◆ **EXERCISE PROMPT**: Pictures in the entries below are excluded; copy only the lines from the one containing "[0:00.00-0:13.62]" to the one containing "(941.77 s to 942.67 s)", both included.

◆ **DATA LISTING**:
========================================================================

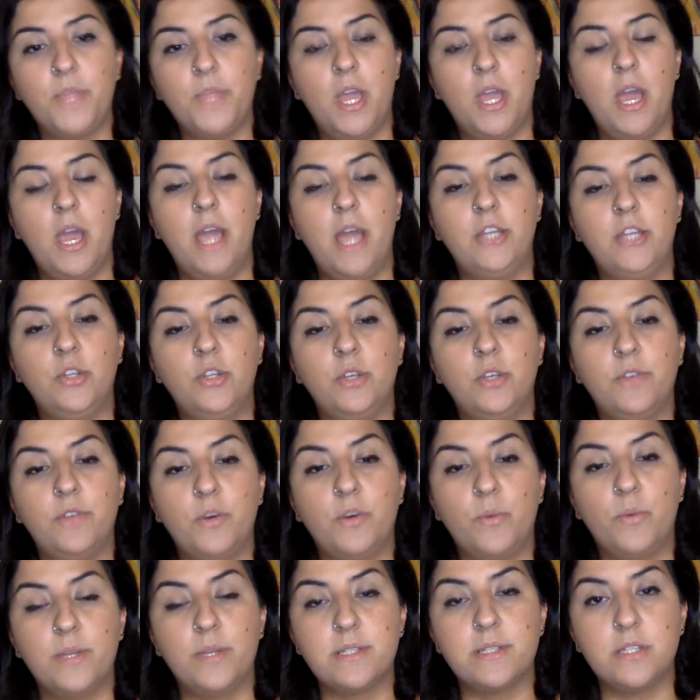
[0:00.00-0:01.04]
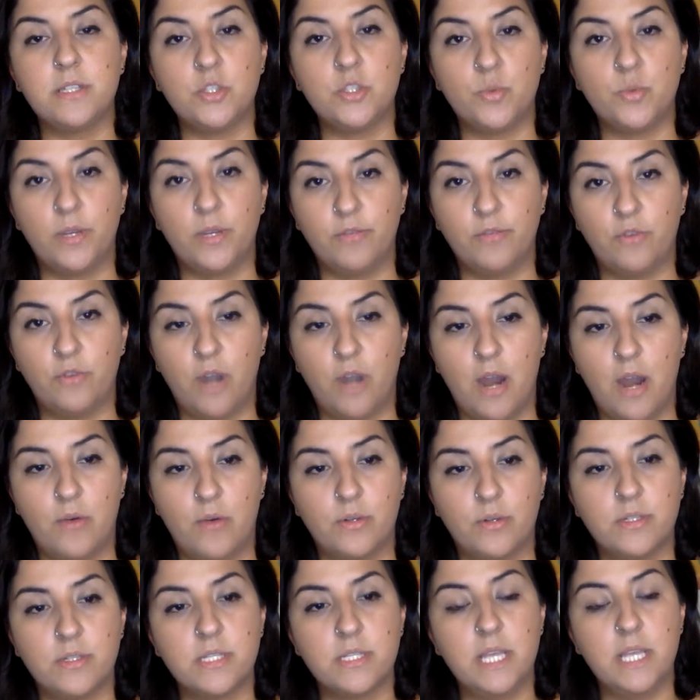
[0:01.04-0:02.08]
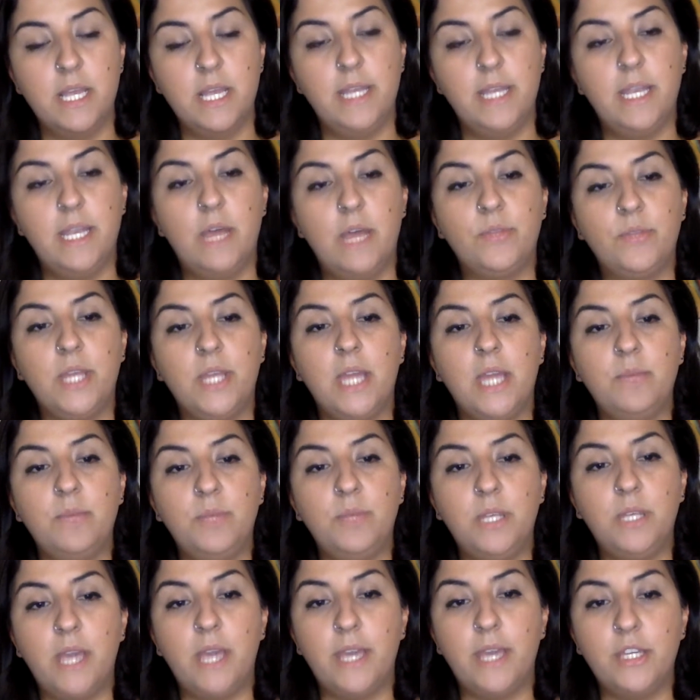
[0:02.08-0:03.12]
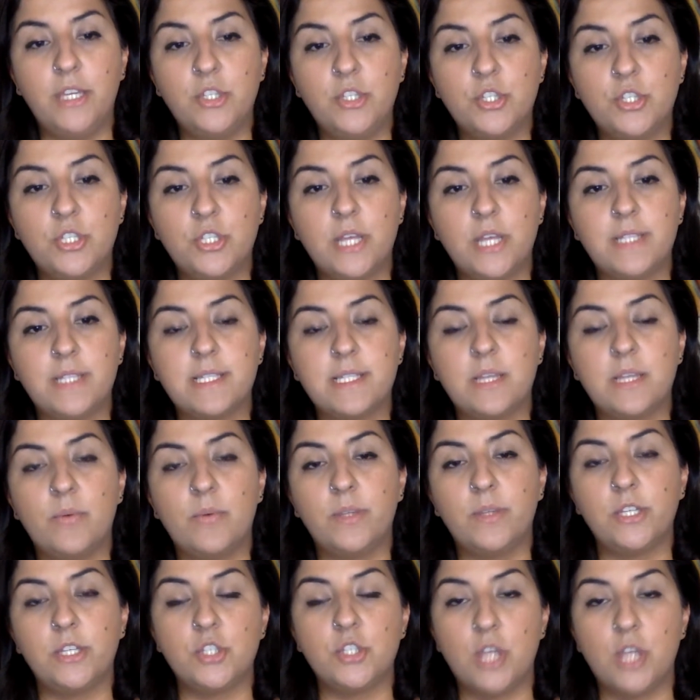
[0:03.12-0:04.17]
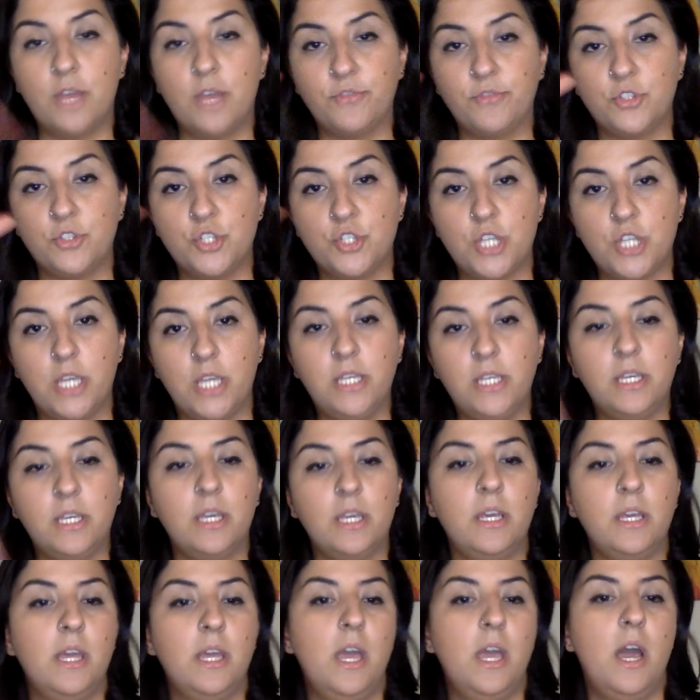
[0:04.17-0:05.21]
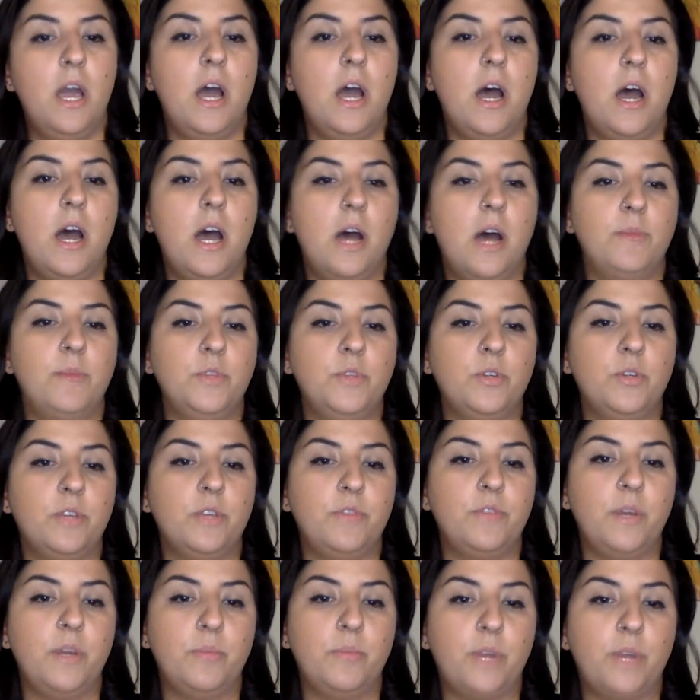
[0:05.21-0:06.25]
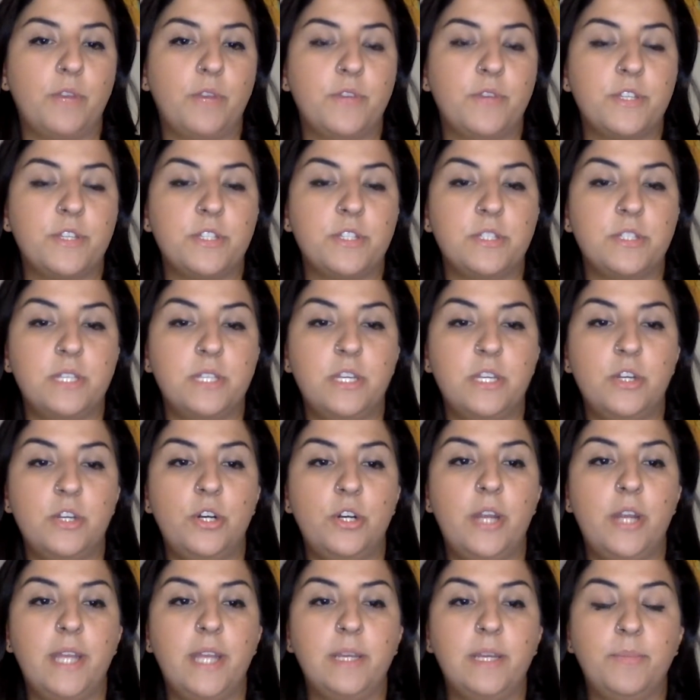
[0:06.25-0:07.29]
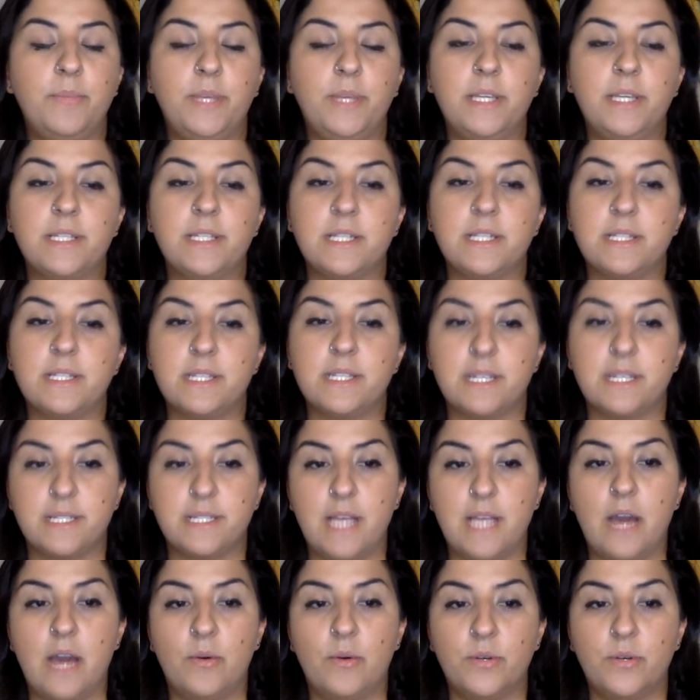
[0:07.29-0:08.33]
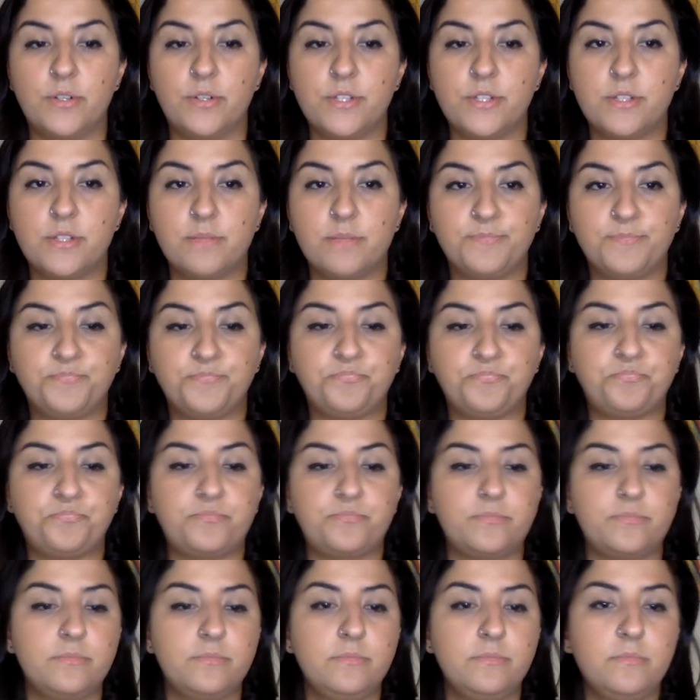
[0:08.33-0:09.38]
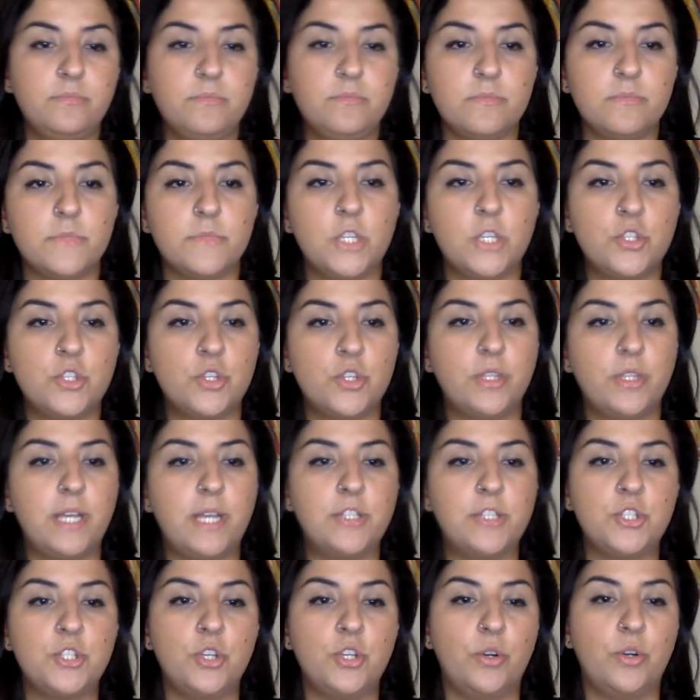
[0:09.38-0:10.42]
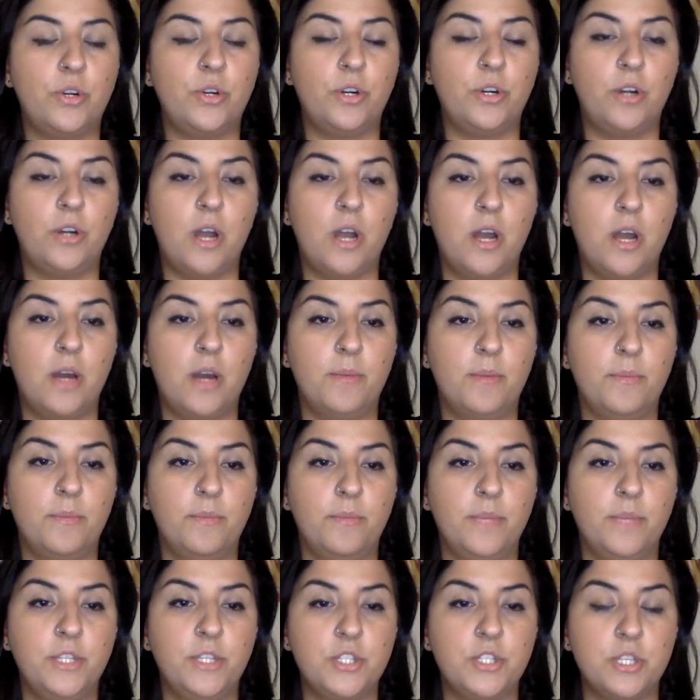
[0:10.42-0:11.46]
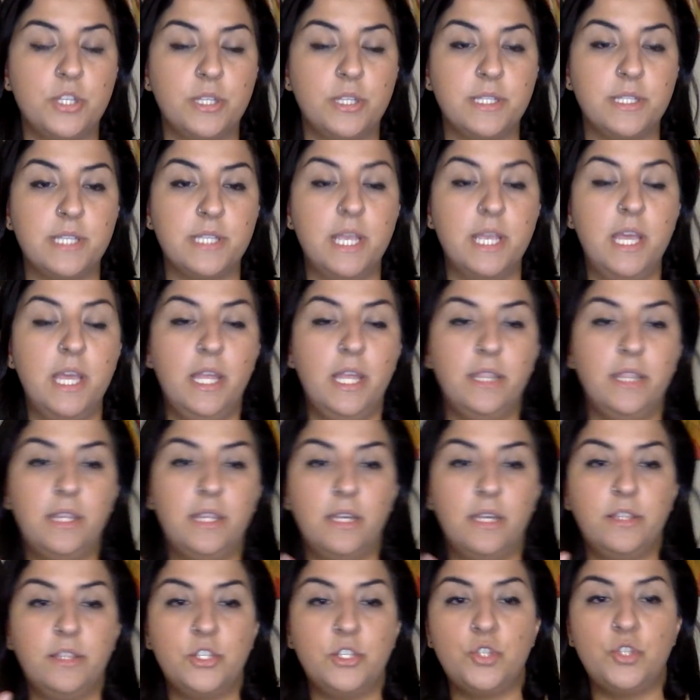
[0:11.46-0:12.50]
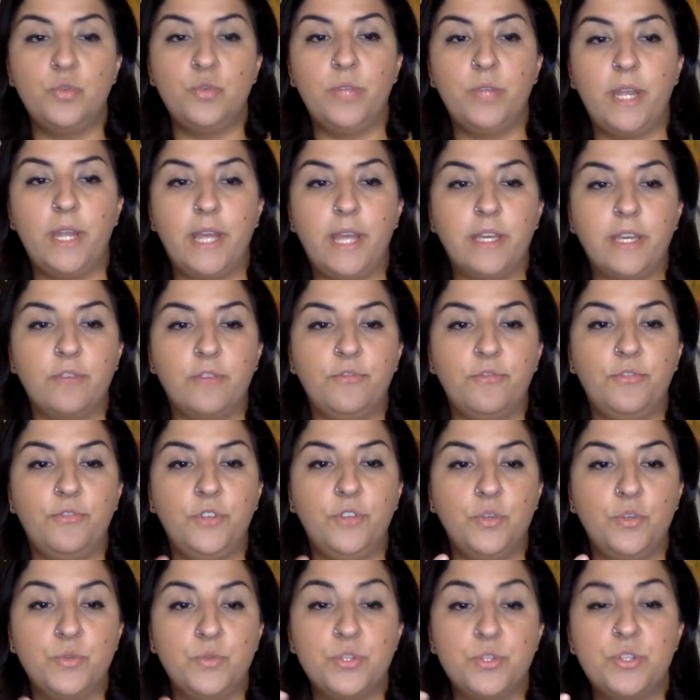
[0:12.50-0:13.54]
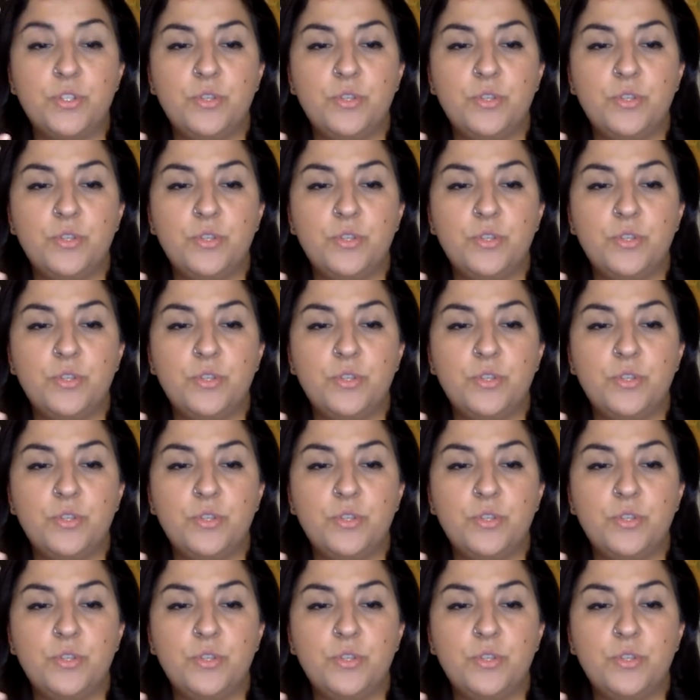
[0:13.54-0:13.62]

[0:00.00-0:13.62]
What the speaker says: and you give it once in 24 hours. Now, the NPH, that's the one that you have to shake. You give it breakfast to dinner, and it peaks in 6 hours. So that's your insulins. The two that I confuse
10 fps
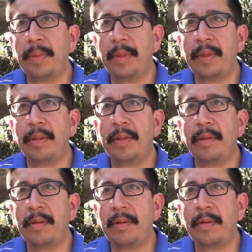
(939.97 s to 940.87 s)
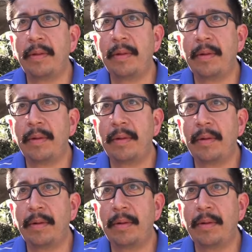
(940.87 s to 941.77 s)
or did the tree hit the
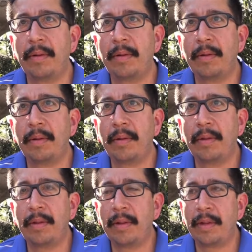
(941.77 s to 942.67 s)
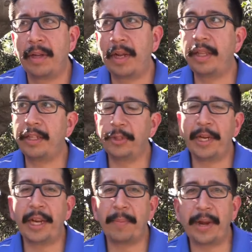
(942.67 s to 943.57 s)
table that you were carrying? The
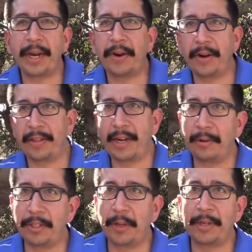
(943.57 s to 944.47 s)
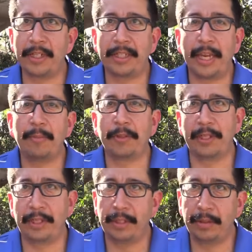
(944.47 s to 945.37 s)
tree hit my car that I was loading the tables
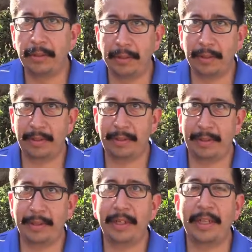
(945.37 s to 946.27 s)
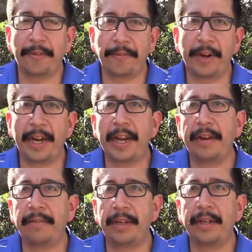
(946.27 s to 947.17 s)
into. Okay. The front
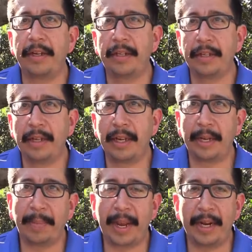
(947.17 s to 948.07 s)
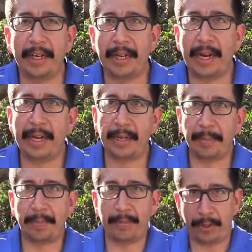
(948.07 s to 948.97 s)
end of it, and the back. I had the
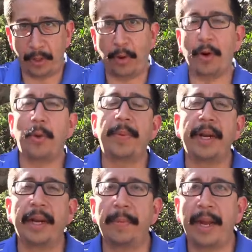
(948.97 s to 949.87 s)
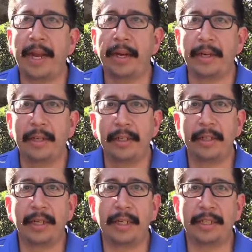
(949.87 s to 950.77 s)
door open in the back,
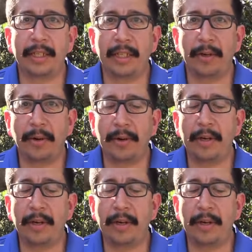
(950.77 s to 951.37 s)
and it's a little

========================================================================

◆ **TASK RESULT**:
[0:00.00-0:13.62]
What the speaker says: and you give it once in 24 hours. Now, the NPH, that's the one that you have to shake. You give it breakfast to dinner, and it peaks in 6 hours. So that's your insulins. The two that I confuse
10 fps
(939.97 s to 940.87 s)
(940.87 s to 941.77 s)
or did the tree hit the
(941.77 s to 942.67 s)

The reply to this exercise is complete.